Although bacteriophages cannot infect human cells, they are found in abundance in the human virome. Phageome research in humans has largely focused on the gut, however it is also being investigated in other areas like the skin, blood, and mouth. The composition of phages that make up a healthy human gut phageome is currently debated, since different methods of research can lead to different results. At birth, the human phageome, and the overall virome in general, is almost non-existent. The human phageome is thought to be brought about in newborns through prophage induction of bacteria passed on from the mother vaginally during birth. However, phages can be introduced through breastfeeding, made evident through studies finding near-exact matches of crAssphage sequences between mother and child. Variations in the human gut phageome continue across the lifespan. Siphoviridae and Myoviridae are the most abundant in infants, and their numbers wane into childhood, whereas Crassvirales dominate in adults. The phageome can also experience changes as a result of diet, which can introduce new phages present in our foods. For example, in those with gluten-free diets, crAssphage were noted in higher abundance along with decreases in the families of Podoviridae. Global geographical differences in phageome composition have been noted, with further variation found within individuals living in rural and urban locations. For instance, residents in Hong Kong, China, were found to have less phages associated with targeting pathogenic bacteria in comparison to those in Yunnan province.
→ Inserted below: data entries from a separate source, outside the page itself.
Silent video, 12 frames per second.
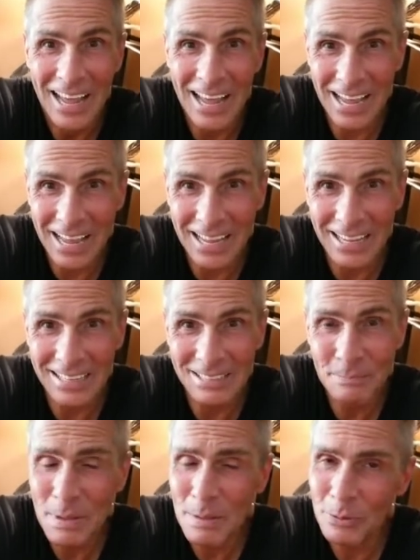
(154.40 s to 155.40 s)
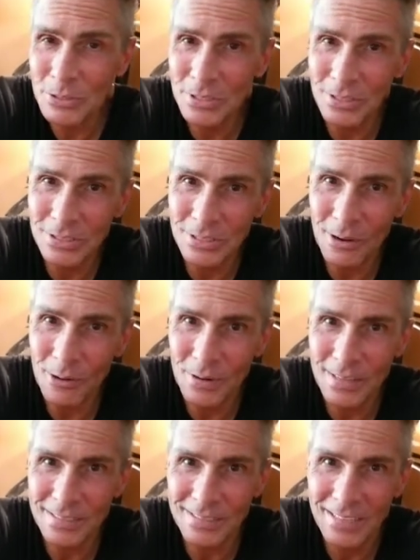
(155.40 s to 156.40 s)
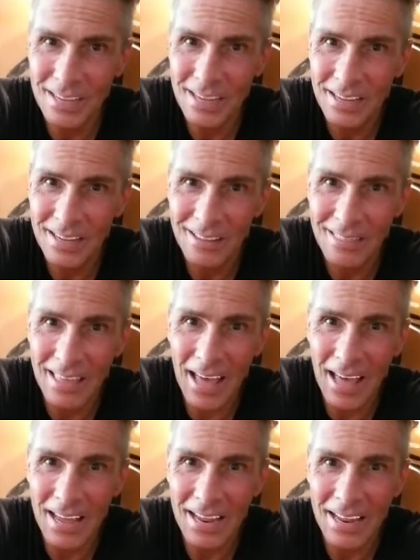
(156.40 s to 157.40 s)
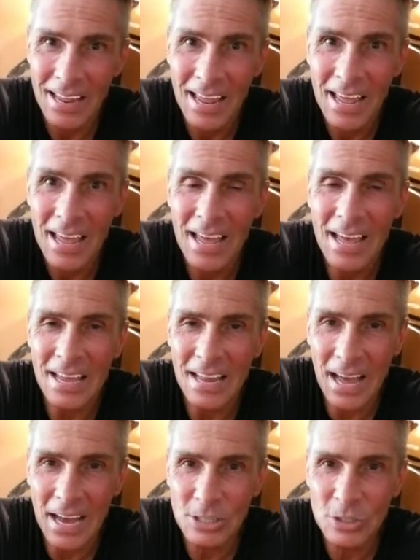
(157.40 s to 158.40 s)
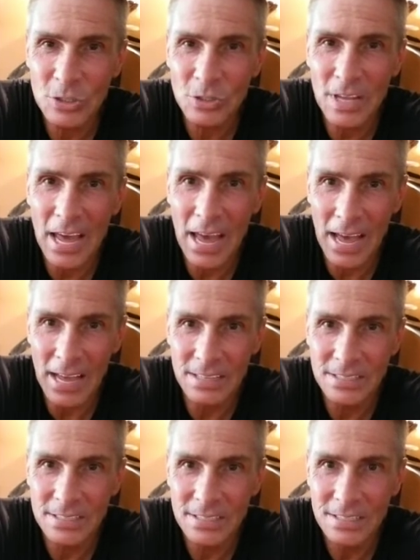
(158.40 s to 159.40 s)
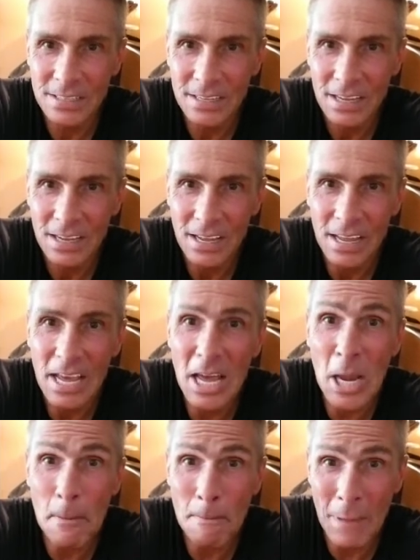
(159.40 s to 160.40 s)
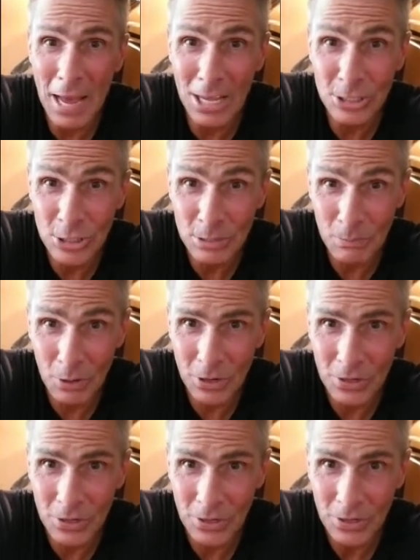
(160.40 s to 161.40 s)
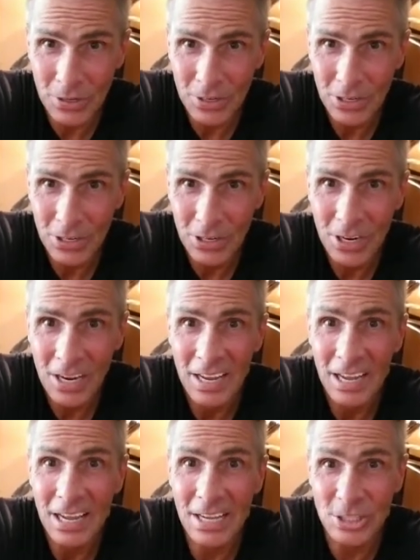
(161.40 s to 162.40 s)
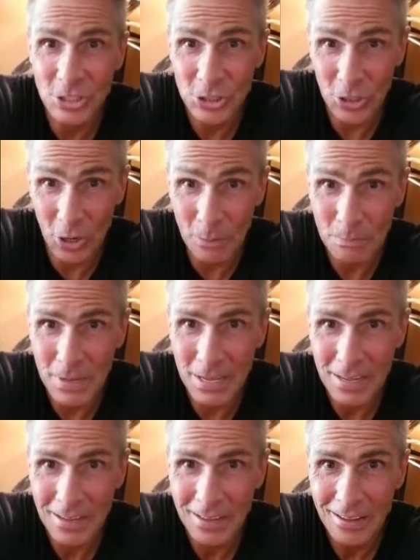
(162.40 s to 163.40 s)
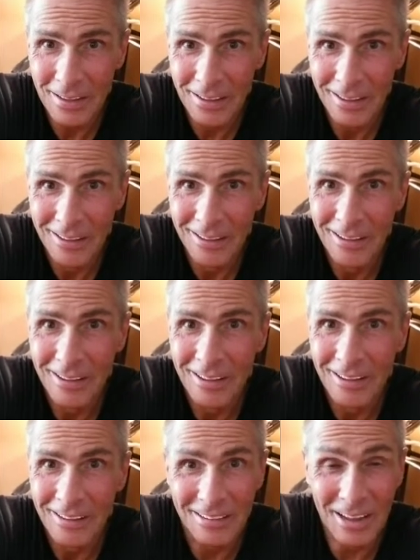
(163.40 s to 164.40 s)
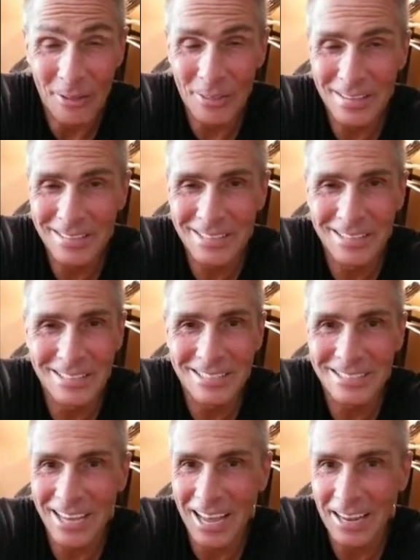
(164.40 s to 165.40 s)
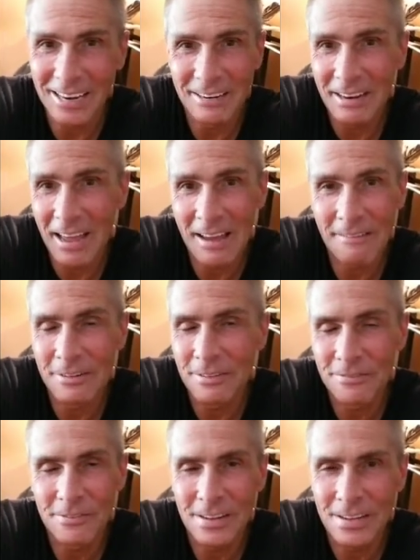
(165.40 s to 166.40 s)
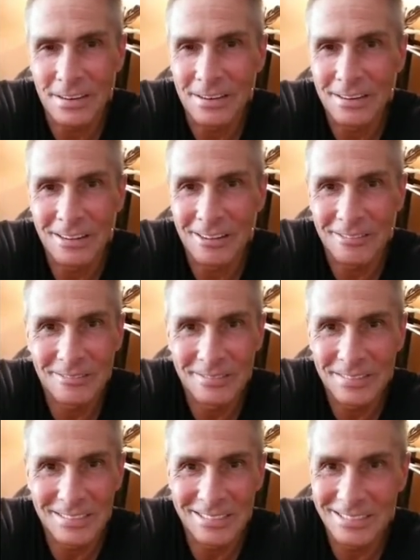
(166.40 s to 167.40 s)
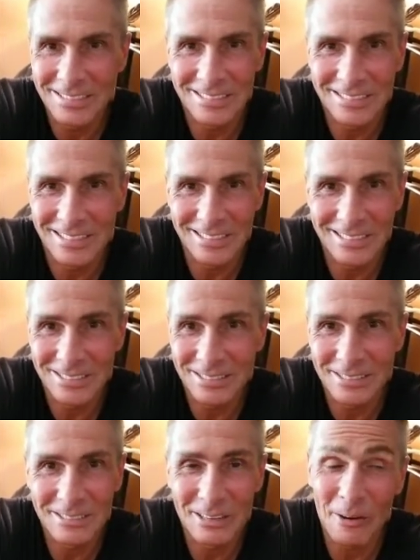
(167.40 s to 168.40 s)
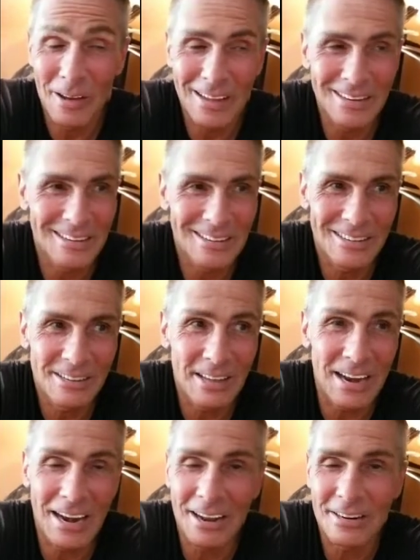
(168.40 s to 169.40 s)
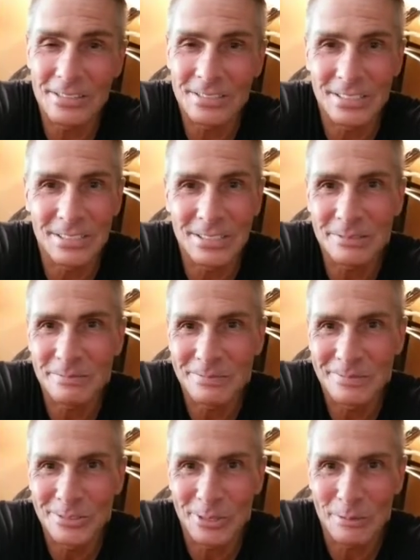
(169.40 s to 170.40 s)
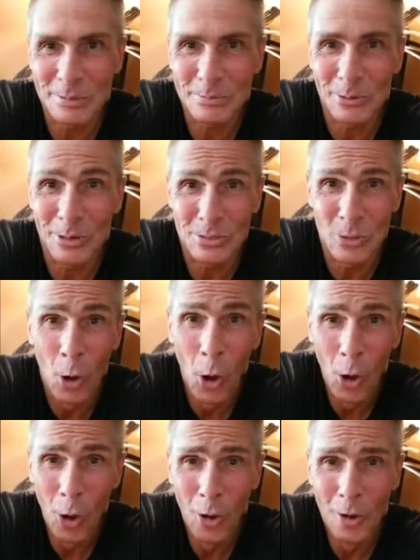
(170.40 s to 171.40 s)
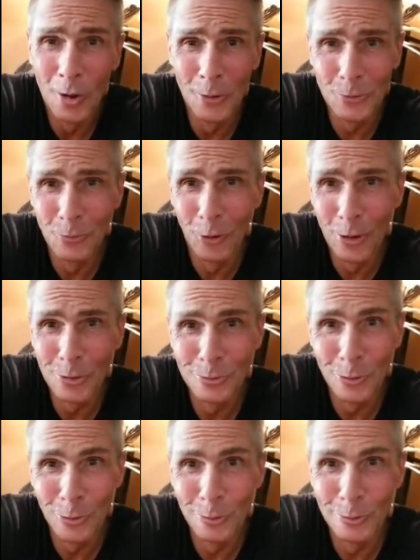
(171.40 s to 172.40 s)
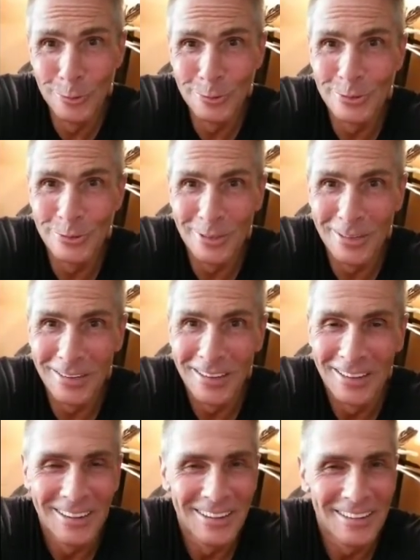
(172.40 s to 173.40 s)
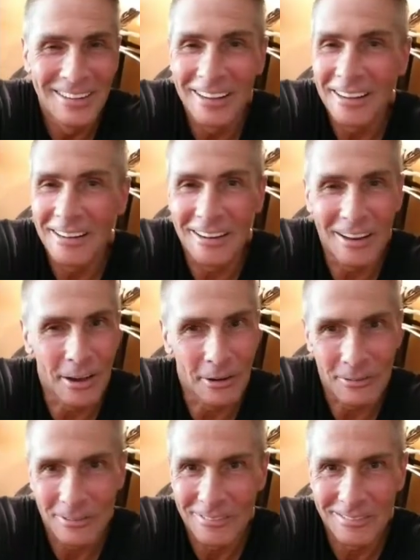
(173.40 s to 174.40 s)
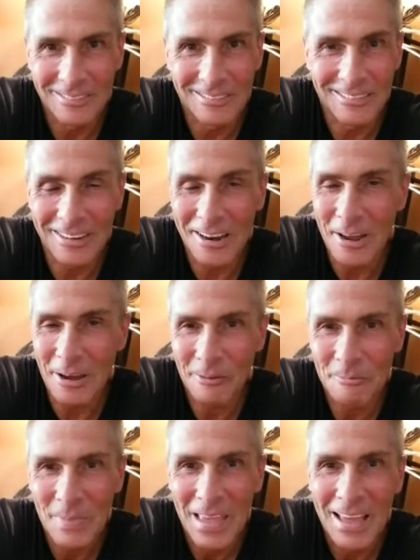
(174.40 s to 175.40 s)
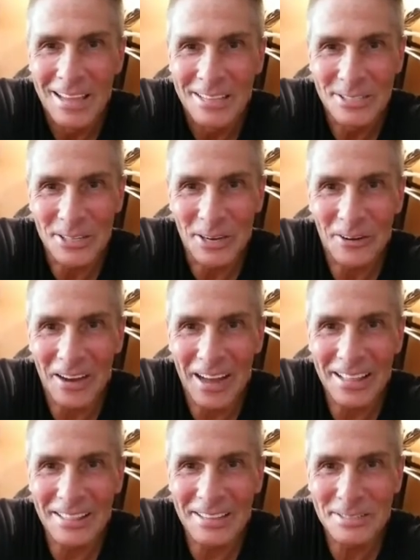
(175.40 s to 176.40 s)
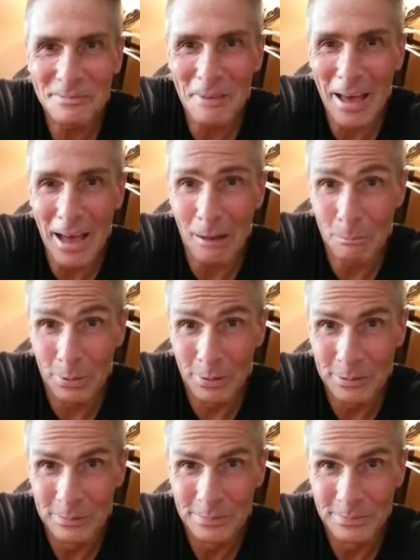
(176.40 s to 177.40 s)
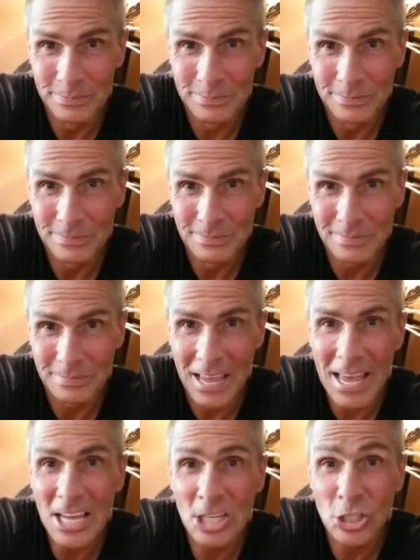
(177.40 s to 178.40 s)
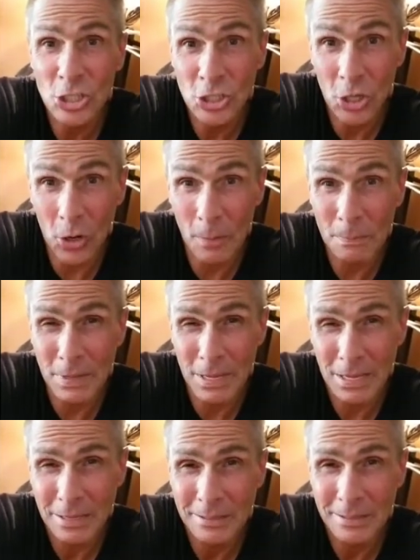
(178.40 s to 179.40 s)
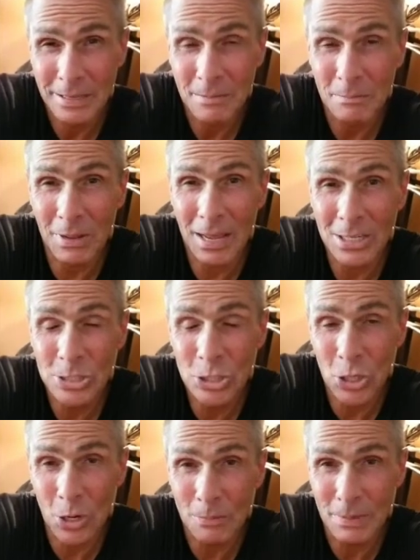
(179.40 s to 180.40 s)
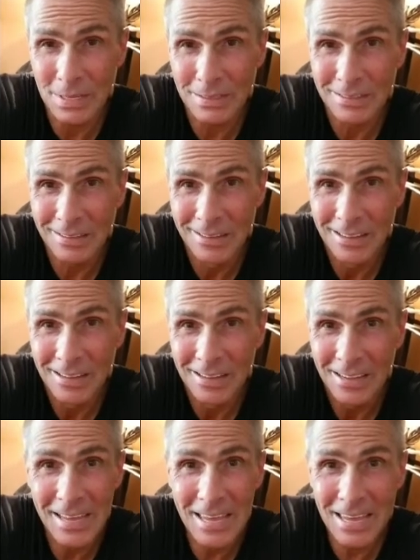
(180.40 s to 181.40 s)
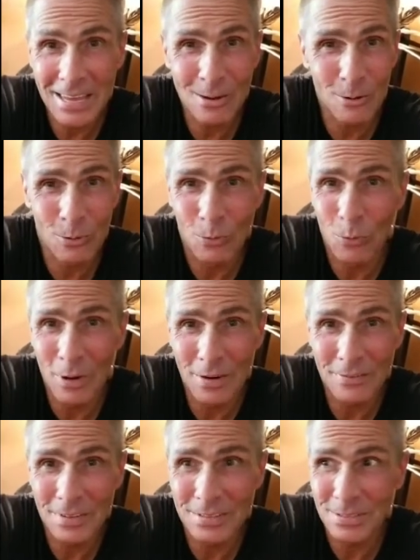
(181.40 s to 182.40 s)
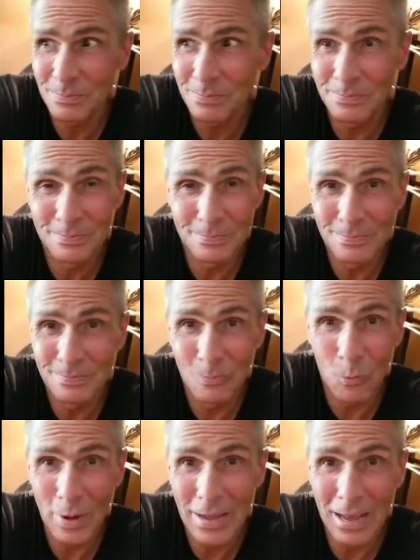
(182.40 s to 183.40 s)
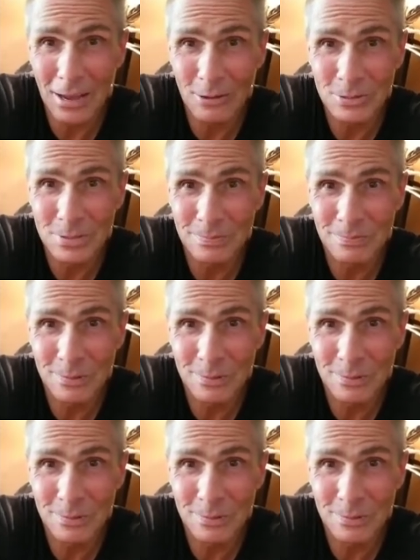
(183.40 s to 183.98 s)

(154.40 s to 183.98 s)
And people start to notice that it actually has a magic marker, in Sharpie, now this this is on every freaking you know this is this go ahead get it out of your system Trump supporters oh it's fake news no no so on this map in Sharpie in black Sharpie he or one of his White House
Furthermore, residing for longer periods of time in urban regions correlated with increases of Lactobacillus and Lactococcus phages.

=== In disease ===
Changes in the phageome have been seen in various disorders affecting the human body. In the gut, unique changes in the phageome have been described in both inflammatory bowel disease and irritable bowel syndrome. Even further specific changes exist in subtypes of the two disorders. IBS subtypes of IBS-D and IBS-C saw increases in different species belonging to Microviridae and Myoviridae. In Ulcerative colitis and Crohn's disease, which are subtypes of IBD, differences in levels of Caudovirales richness and species have been found. Furthermore, phages that target Acinetobacter have been found in the blood of patients with Crohn's disease. This is thought to occur due to the compromised, inflamed gut barrier allowing for bacteriophage transfer. In the mouth, periodontitis has been associated with Myoviridae residing under the gums along with a currently unspecified bacteriophage in the Siphoviridae family. Phageome changes have also been described in metabolic disorders including type-1 diabetes, type-2 diabetes and metabolic syndrome. In type-1 diabetes, overall shifts have been seen in Myoviridae and Podoviridae. The genome of bacteriophages residing in the gut in Type-2 diabetes patients have been shown to contain numerous genes implicated in disease development. Total phage representation in the virome is higher in individuals with Cardiovascular disease than healthy controls, totaling 63% and 18% respectively. Lastly, researchers studying Colorectal cancer have observed increased richness in a variety of phage genera, with the most notable differences seen in Inovirus and Tunalikevirus.